Transcribe, word for word, every line from the one containing "[00:00:00.00 to 00:00:01.00]" through the final line of the records, and omit the pictures.
┌──
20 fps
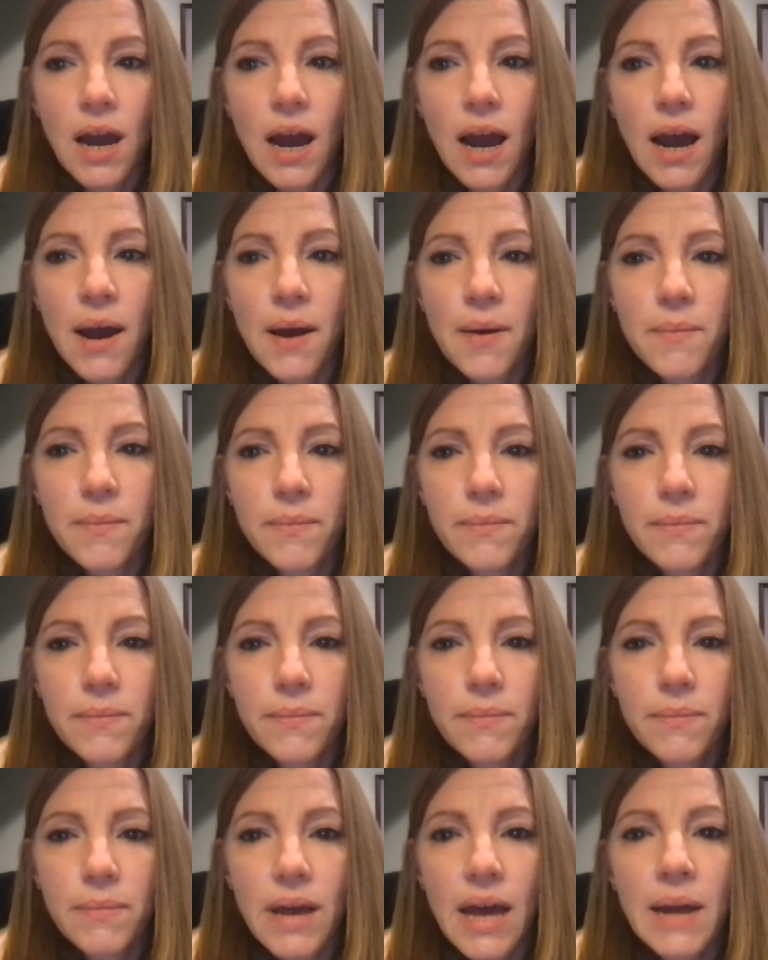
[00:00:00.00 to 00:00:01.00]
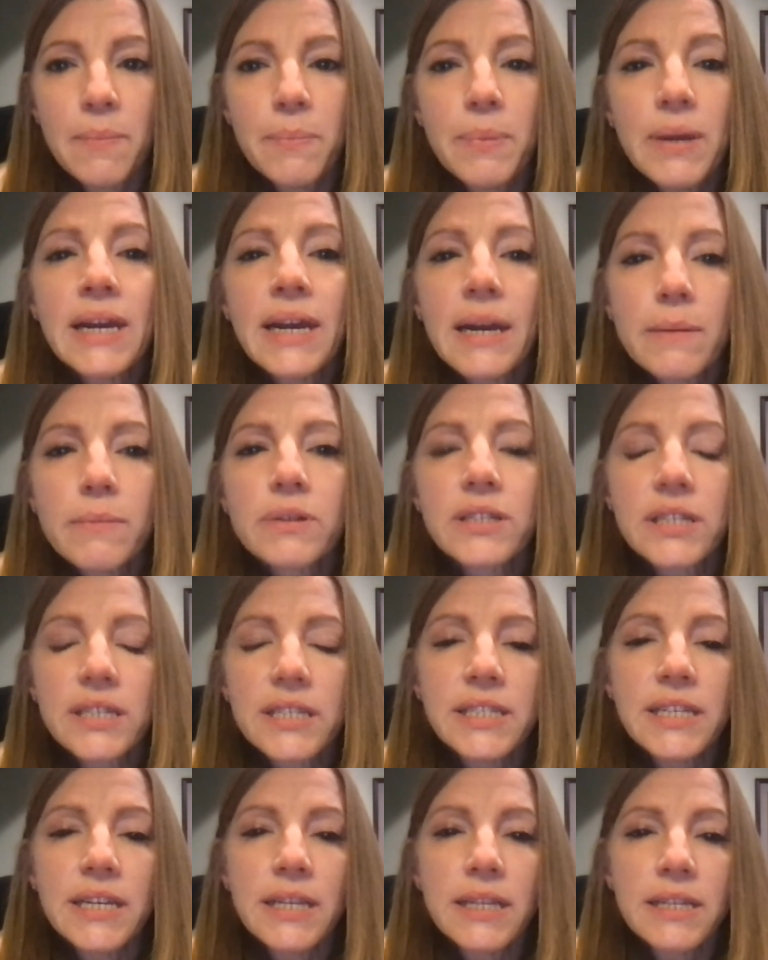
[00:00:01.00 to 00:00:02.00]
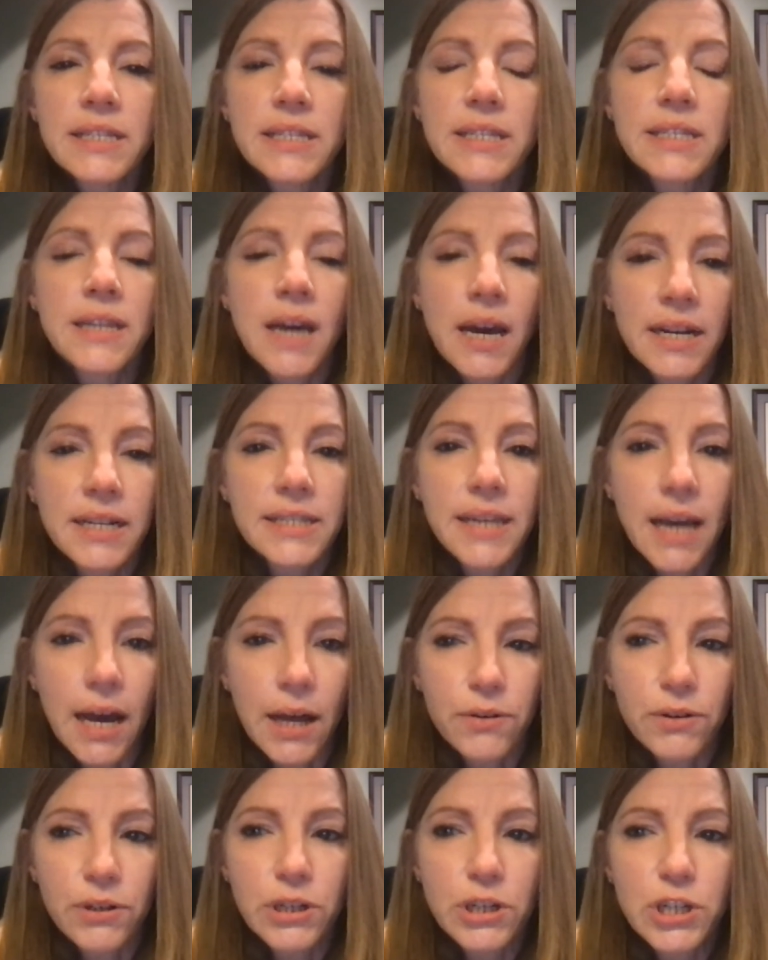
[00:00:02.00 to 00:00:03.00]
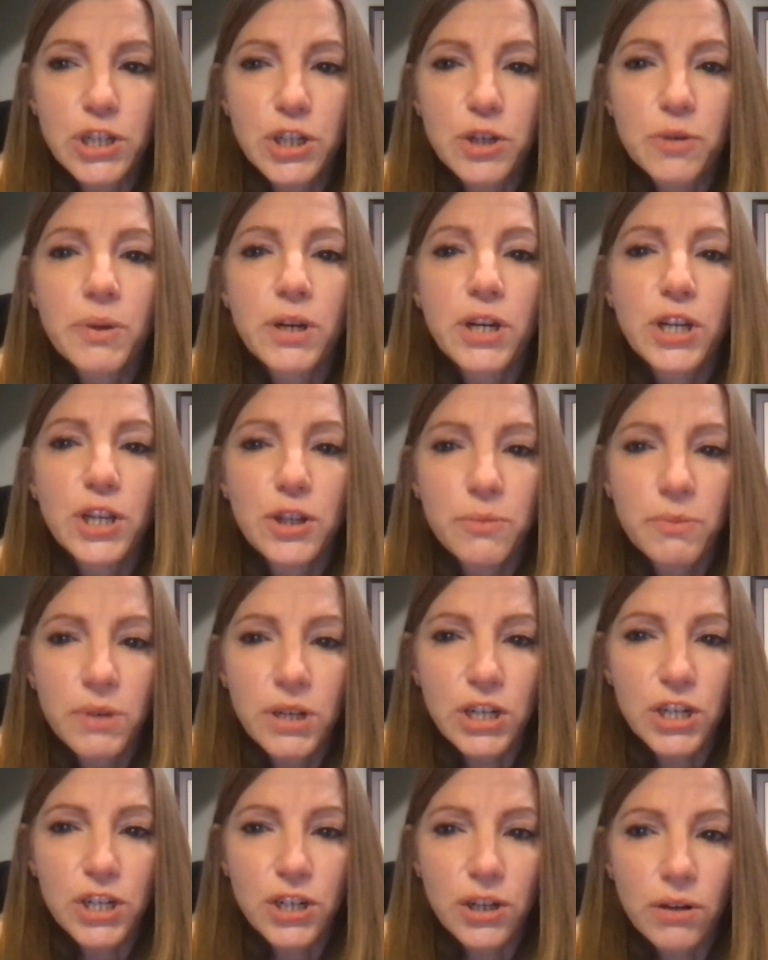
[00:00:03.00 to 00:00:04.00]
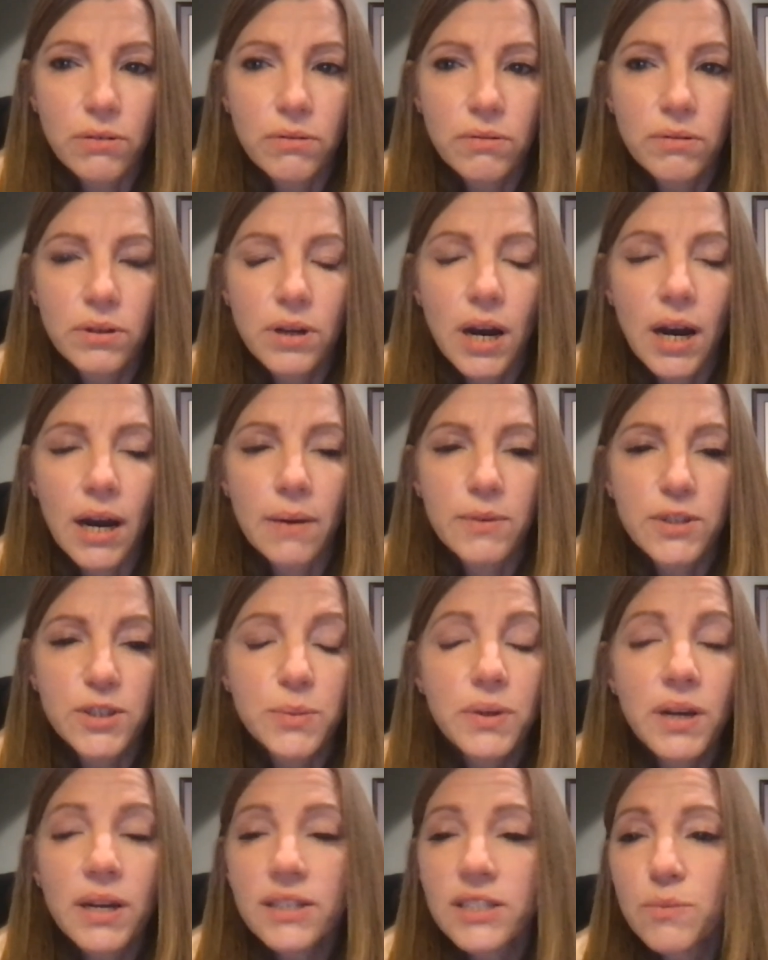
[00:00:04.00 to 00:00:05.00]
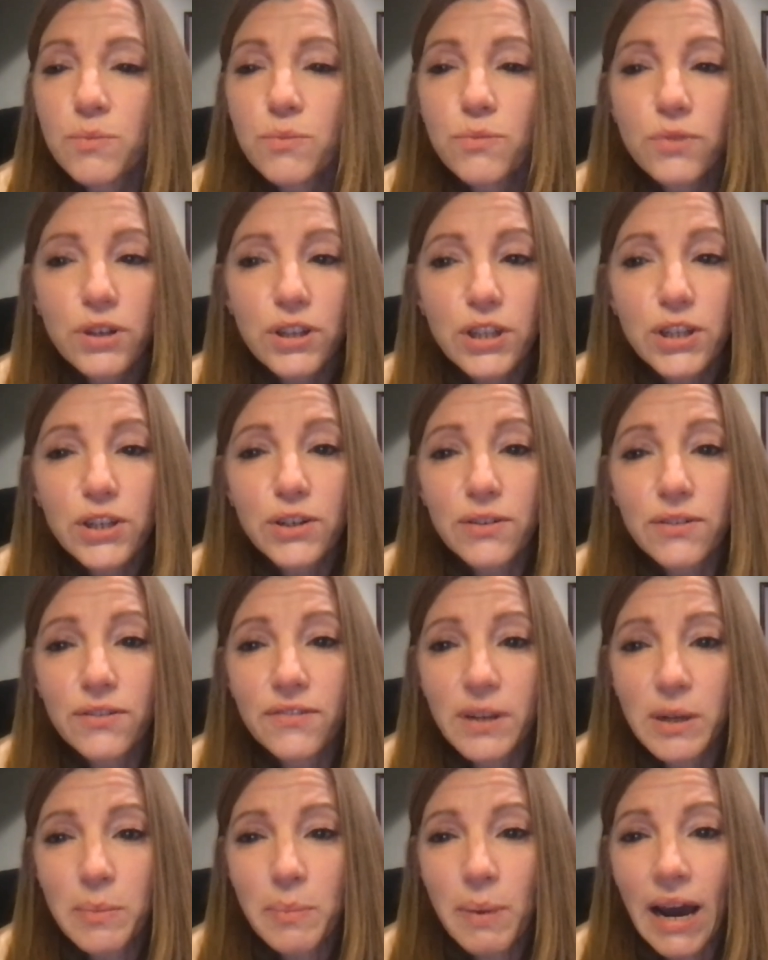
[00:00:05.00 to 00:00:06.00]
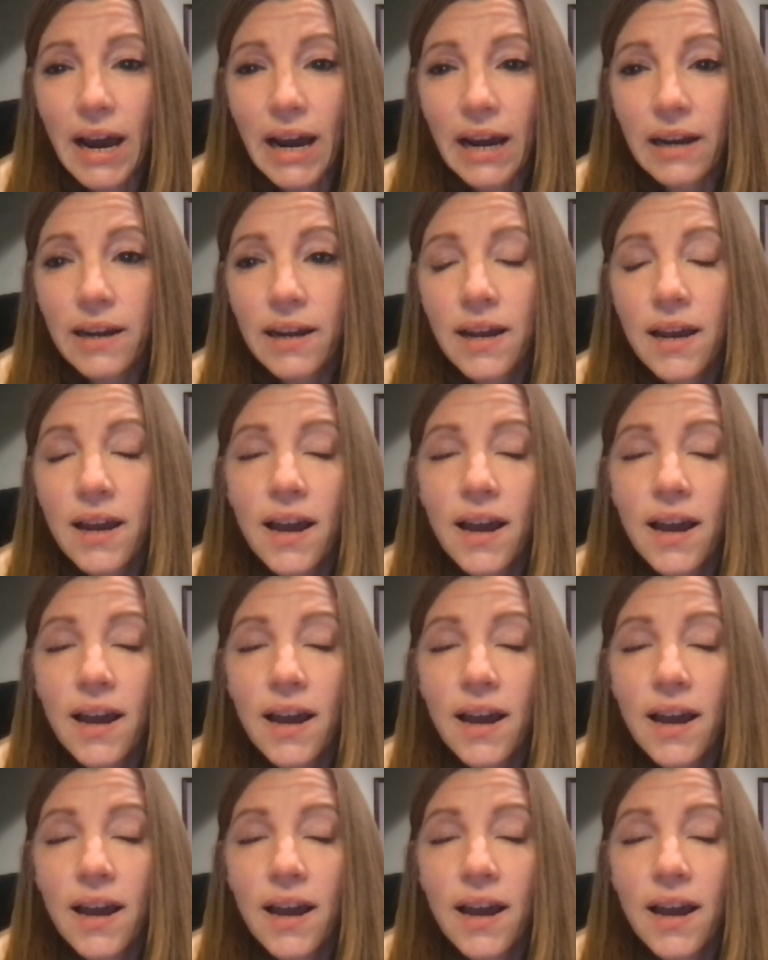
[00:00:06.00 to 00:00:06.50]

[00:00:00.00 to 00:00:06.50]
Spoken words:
And being able to see this is not a salary issue, but a human issue. So we got some really good feedback.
└──
### Result for this task:
[00:00:00.00 to 00:00:01.00]
[00:00:01.00 to 00:00:02.00]
[00:00:02.00 to 00:00:03.00]
[00:00:03.00 to 00:00:04.00]
[00:00:04.00 to 00:00:05.00]
[00:00:05.00 to 00:00:06.00]
[00:00:06.00 to 00:00:06.50]

[00:00:00.00 to 00:00:06.50]
Spoken words:
And being able to see this is not a salary issue, but a human issue. So we got some really good feedback.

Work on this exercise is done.